My review of Ian Stewart’s review of my review of his book

A few months ago I was asked to review Do Dice Play God?, the latest book by mathematician and mathematics writer Ian Stewart.

Here are some excerpts from my review:

My favorite aspect of the book is the connections it makes in a sweeping voyage from familiar (to me) paradoxes, through modeling in human affairs, up to modern ideas in coding and much more. We get a sense of the different “ages of uncertainty”, as Stewart puts it.

But not all the examples work so well. The book’s main weakness, from my perspective, is its assumption that mathematical models apply directly to real life, without recognition of how messy real data are. That is something I’m particularly aware of, because it is the business of my field — applied statistics.

For example, after a discussion of uncertainty, surveys and random sampling, Stewart writes, “Exit polls, where people are asked who they voted for soon after they cast their vote, are often very accurate, giving the correct result long before the official vote count reveals it.” This is incorrect. Raw exit polls are not directly useful. Before they are shared with the public, the data need to be adjusted for non-response, to match voter demographics and election outcomes. The raw results are never even reported. The true value of the exit poll is not that it can provide an accurate early vote tally, but that it gives a sense of who voted for which parties once the election is over.

It is also disappointing to see Stewart trotting out familiar misconceptions of hypothesis testing . . . Here’s how Stewart puts it in the context of an otherwise characteristically clearly described example of counts of births of boys and girls: “The upshot here is that p = 0.05, so there’s only a 5% probability that such extreme values arise by chance”; thus, “we’re 95% confident that the null hypothesis is wrong, and we accept the alternative hypothesis”. . . .

As I recall the baseball analyst Bill James writing somewhere, the alternative to good statistics is not no statistics: it’s bad statistics. We must design our surveys, our clinical trials and our meteorological studies with an eye to eliminating potential biases, and we must adjust the resulting data to make up the biases that remain. . . . One thing I like about Stewart’s book is that he faces some of these challenges directly. . . .
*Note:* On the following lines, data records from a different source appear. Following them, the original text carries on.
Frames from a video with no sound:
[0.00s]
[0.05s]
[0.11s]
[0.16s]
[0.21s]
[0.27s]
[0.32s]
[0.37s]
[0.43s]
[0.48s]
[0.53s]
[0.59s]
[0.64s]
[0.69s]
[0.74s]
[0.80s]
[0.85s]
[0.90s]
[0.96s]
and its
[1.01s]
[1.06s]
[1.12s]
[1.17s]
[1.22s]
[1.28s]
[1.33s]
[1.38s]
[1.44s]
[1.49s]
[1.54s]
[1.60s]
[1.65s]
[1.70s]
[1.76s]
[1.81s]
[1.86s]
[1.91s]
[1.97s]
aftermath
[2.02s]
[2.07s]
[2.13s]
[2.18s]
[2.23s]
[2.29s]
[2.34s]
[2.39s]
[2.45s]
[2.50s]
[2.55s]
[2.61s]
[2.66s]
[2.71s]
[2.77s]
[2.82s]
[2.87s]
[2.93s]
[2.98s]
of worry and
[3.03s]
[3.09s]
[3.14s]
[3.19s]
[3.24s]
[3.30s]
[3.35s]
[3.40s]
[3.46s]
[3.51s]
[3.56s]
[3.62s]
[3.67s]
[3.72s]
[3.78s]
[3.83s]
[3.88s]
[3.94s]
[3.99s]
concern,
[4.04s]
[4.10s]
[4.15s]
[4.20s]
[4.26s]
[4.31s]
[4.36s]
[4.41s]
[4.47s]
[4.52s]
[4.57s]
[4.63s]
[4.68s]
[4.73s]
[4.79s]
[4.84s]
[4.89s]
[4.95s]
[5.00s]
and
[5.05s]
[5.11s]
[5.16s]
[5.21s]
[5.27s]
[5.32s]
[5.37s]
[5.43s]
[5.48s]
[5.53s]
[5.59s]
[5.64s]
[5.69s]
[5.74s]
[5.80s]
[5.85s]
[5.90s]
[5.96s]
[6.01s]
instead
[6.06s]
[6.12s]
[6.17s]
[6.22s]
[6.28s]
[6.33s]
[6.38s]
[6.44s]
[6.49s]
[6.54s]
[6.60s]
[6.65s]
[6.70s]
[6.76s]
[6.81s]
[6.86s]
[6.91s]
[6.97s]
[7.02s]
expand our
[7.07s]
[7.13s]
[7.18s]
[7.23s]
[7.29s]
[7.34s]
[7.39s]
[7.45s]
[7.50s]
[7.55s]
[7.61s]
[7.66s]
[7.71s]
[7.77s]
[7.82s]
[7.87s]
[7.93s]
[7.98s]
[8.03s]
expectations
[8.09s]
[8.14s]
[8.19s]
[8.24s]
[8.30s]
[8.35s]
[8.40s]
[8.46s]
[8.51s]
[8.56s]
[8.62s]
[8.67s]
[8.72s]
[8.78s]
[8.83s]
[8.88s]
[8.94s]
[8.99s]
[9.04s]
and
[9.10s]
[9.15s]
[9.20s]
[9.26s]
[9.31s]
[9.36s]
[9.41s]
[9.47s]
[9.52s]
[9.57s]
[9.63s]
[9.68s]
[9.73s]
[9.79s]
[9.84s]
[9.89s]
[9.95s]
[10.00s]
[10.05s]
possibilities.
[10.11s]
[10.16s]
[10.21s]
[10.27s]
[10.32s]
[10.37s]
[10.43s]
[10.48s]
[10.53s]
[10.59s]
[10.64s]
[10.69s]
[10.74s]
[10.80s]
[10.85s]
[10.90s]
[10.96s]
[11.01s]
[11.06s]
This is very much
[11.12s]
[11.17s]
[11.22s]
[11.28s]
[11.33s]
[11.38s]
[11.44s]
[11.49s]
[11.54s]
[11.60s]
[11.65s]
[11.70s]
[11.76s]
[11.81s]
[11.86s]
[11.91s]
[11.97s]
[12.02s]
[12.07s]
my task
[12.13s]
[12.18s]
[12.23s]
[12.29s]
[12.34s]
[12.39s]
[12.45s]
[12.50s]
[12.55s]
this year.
I believe that a key future development in the science of uncertainty will be tools to ensure that the adjustments we need to make to data are more transparent and easily understood. And we will develop this understanding, in part, through mathematical and historical examples of the sort discussed in this stimulating book.

As you can see from the above excerpts, my review is negative in some of the specifics but positive in general. Stewart had some interesting things to say but, when he moved away from physics and pure mathematics to applied statistics, he got some details wrong.
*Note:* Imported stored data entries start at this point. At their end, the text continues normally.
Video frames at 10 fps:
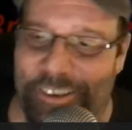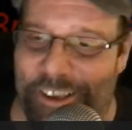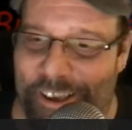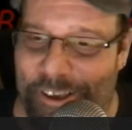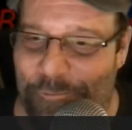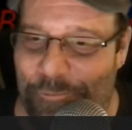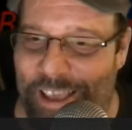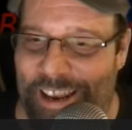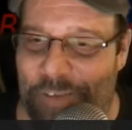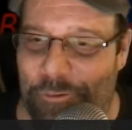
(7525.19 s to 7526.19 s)
And
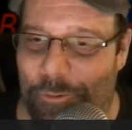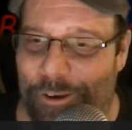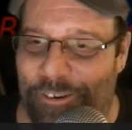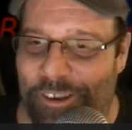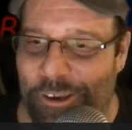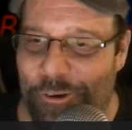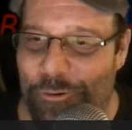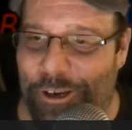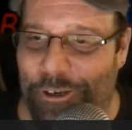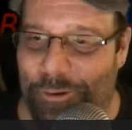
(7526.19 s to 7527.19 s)
everyone who
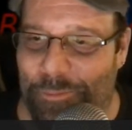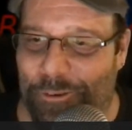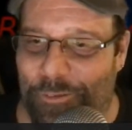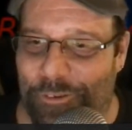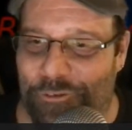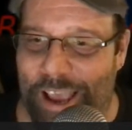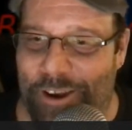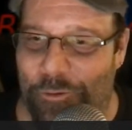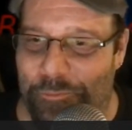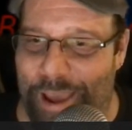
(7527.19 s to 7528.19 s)
contributes to this
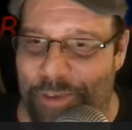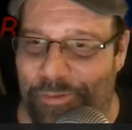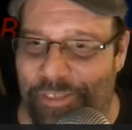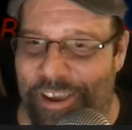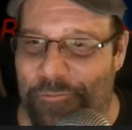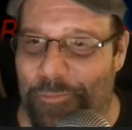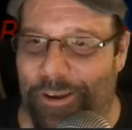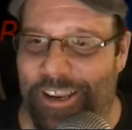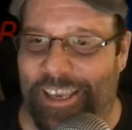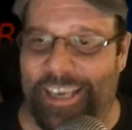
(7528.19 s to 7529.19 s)
channel. Beth,
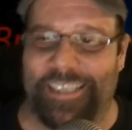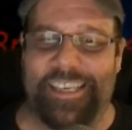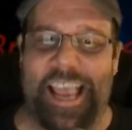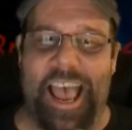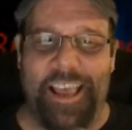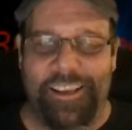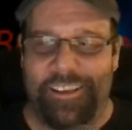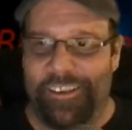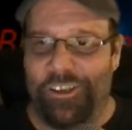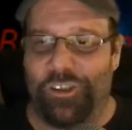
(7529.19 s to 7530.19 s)
everybody. Christian,
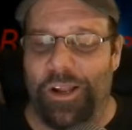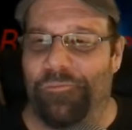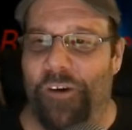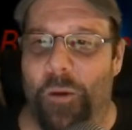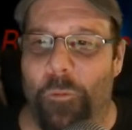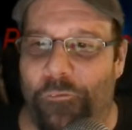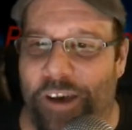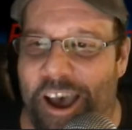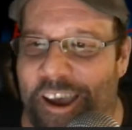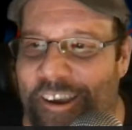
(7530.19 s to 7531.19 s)
je t'aime fort, mon
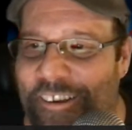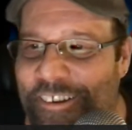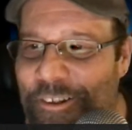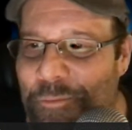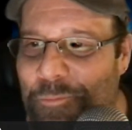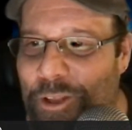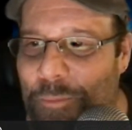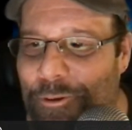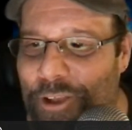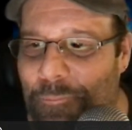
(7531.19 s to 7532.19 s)
frère. Puis de
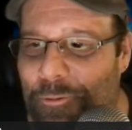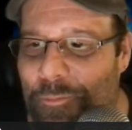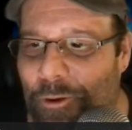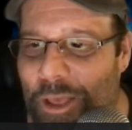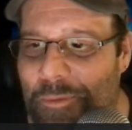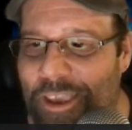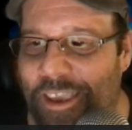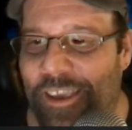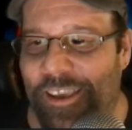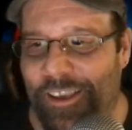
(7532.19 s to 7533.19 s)
plus en plus, mon ami,
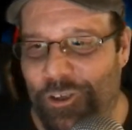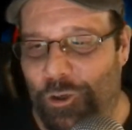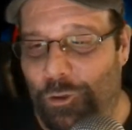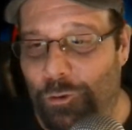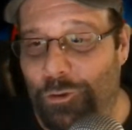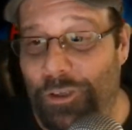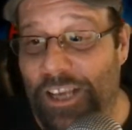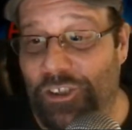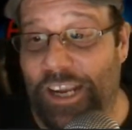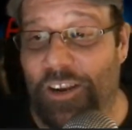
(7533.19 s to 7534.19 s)
surtout sur la
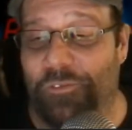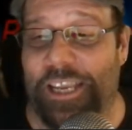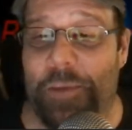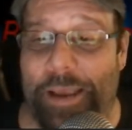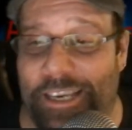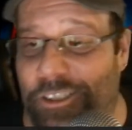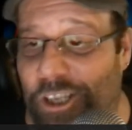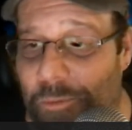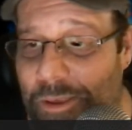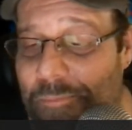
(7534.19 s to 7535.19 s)
chaîne Ovni Québec
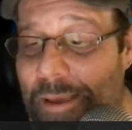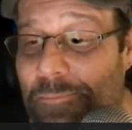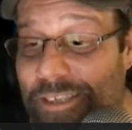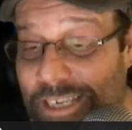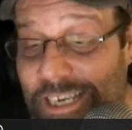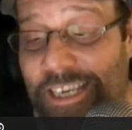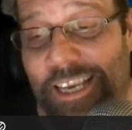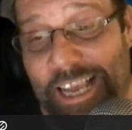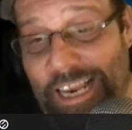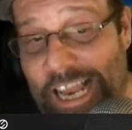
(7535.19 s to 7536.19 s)
Astronomie, même si
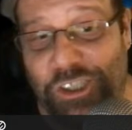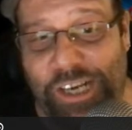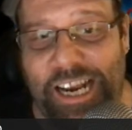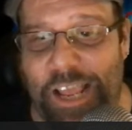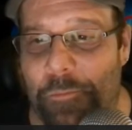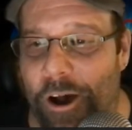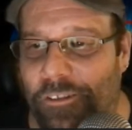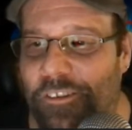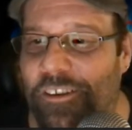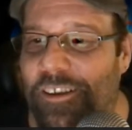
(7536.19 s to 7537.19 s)
la chaîne est
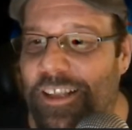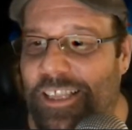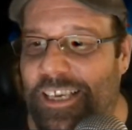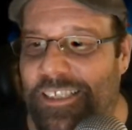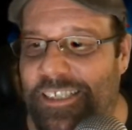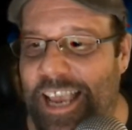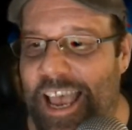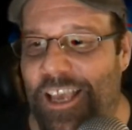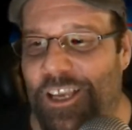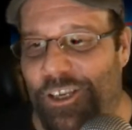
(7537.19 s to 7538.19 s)
morte,
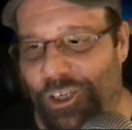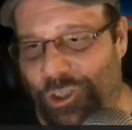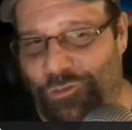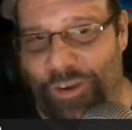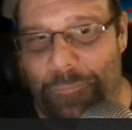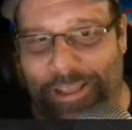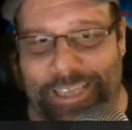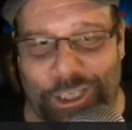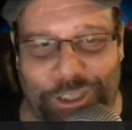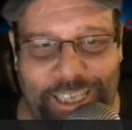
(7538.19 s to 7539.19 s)
Christian, je vais
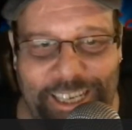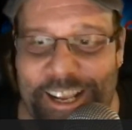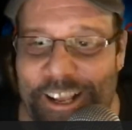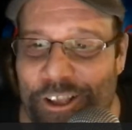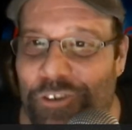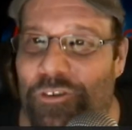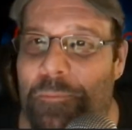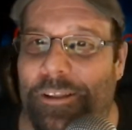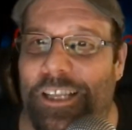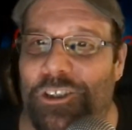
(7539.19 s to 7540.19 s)
partager. Je vais
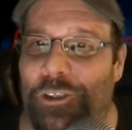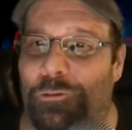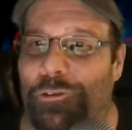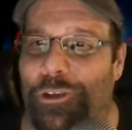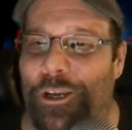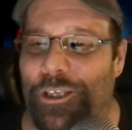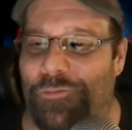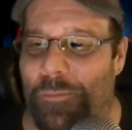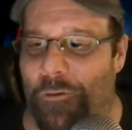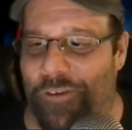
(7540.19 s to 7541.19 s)
partager tout ce que tu fais,
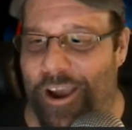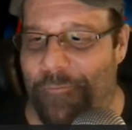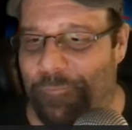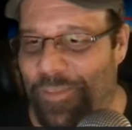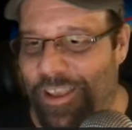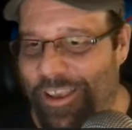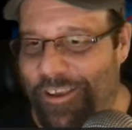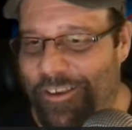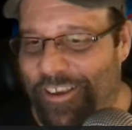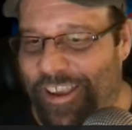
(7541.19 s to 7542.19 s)
mon frère.
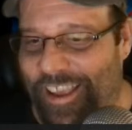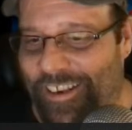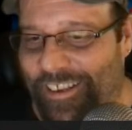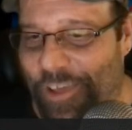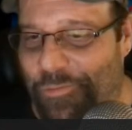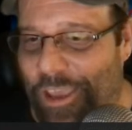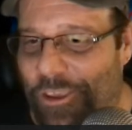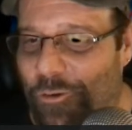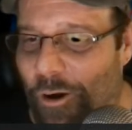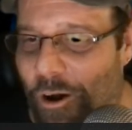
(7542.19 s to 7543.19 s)
And I thank
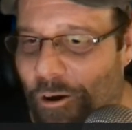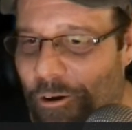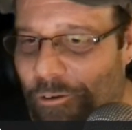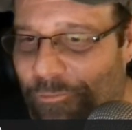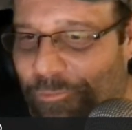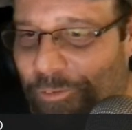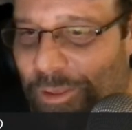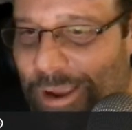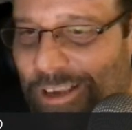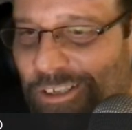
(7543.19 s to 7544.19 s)
you all for the
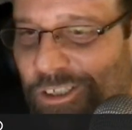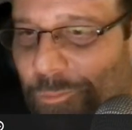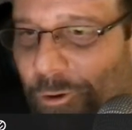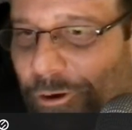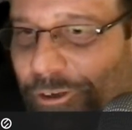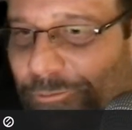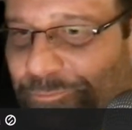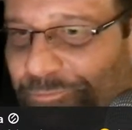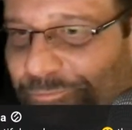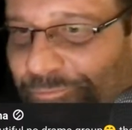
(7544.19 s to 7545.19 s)
amazing support.
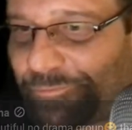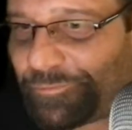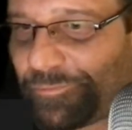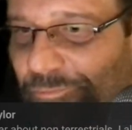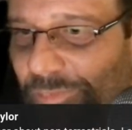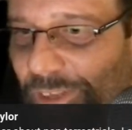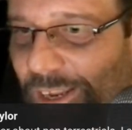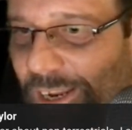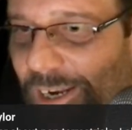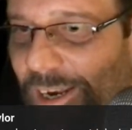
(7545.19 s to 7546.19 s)

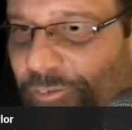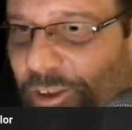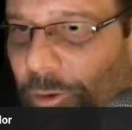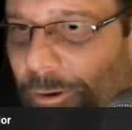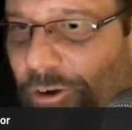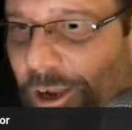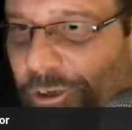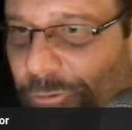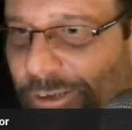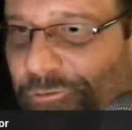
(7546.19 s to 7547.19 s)
Love to hear about
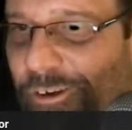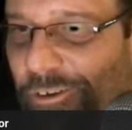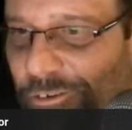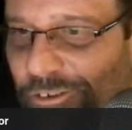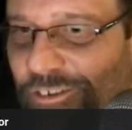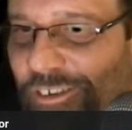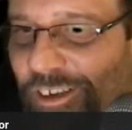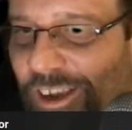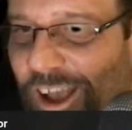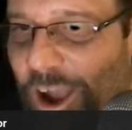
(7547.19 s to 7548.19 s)
non-terrestrials.
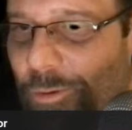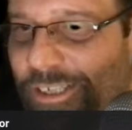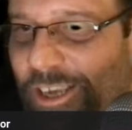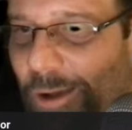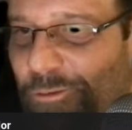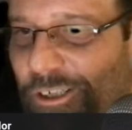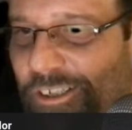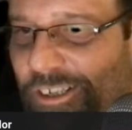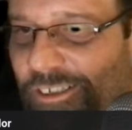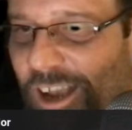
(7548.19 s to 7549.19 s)
I always see objects
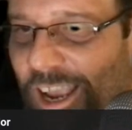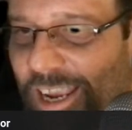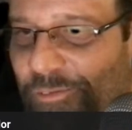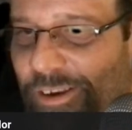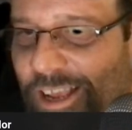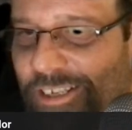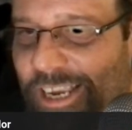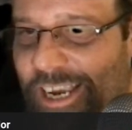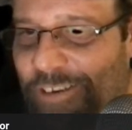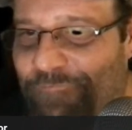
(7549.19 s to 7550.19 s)
in the sky, even as a
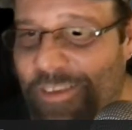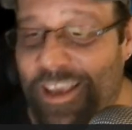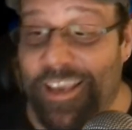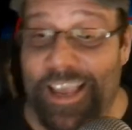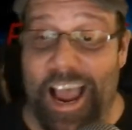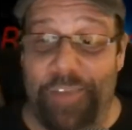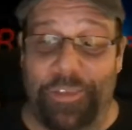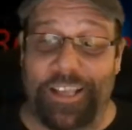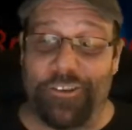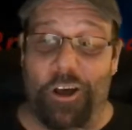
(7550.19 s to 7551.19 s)
kid. Yeah, I
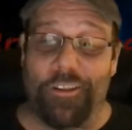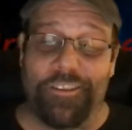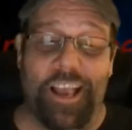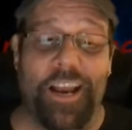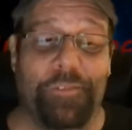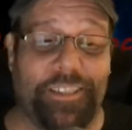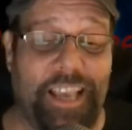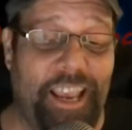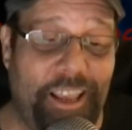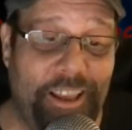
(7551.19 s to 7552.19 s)
think it's all inside of us,
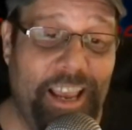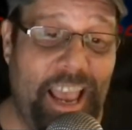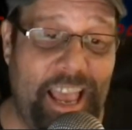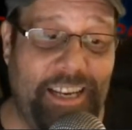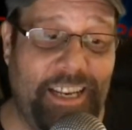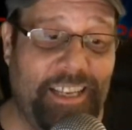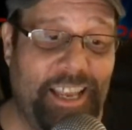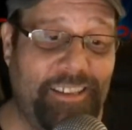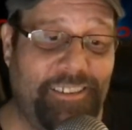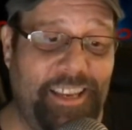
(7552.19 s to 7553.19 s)
eh? And
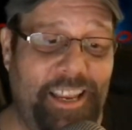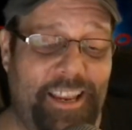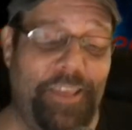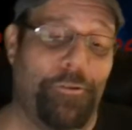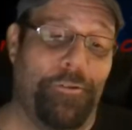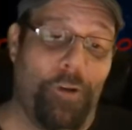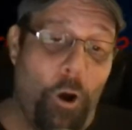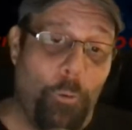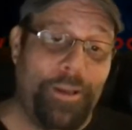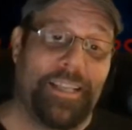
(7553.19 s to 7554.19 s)
it's either
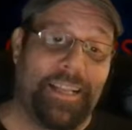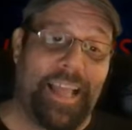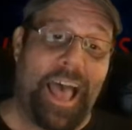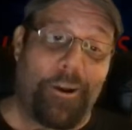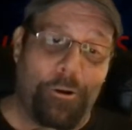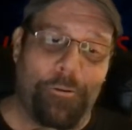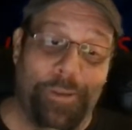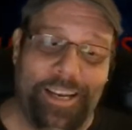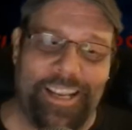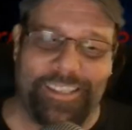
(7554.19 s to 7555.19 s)
always like that or
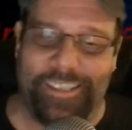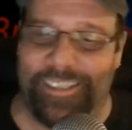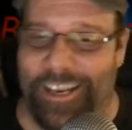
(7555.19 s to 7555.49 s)
it isn't.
A month or so after my review appeared, Stewart replied in the same journal. His reply is short so I’ll just quote the whole thing:

In his review of my book Do Dice Play God?, Andrew Gelman focuses on sections covering his own field of applied statistics (Nature 569, 628–629; 2019). However, those sections form parts of just two of 18 chapters. Readers might have been better served had he described the book’s central topics — such as quantum uncertainty, to which the title of the book alludes.

Gelman accuses me of “transposing the probabilities” when discussing P values and of erroneously stating that a confidence interval indicates “the level of confidence in the results”. The phrase ‘95% confident’, to which the reviewer objects, should be read in context. The first mention (page 166) follows a discussion that ends “there’s only a 5% probability that such extreme values arise by chance. We therefore … reject the null hypothesis at the 95% level”. The offending sentence is a simplified summary of something that has already been explained correctly. My discussion of confidence intervals has a reference to endnote 57 on page 274, which gives a more technical description and makes essentially the same point as the reviewer.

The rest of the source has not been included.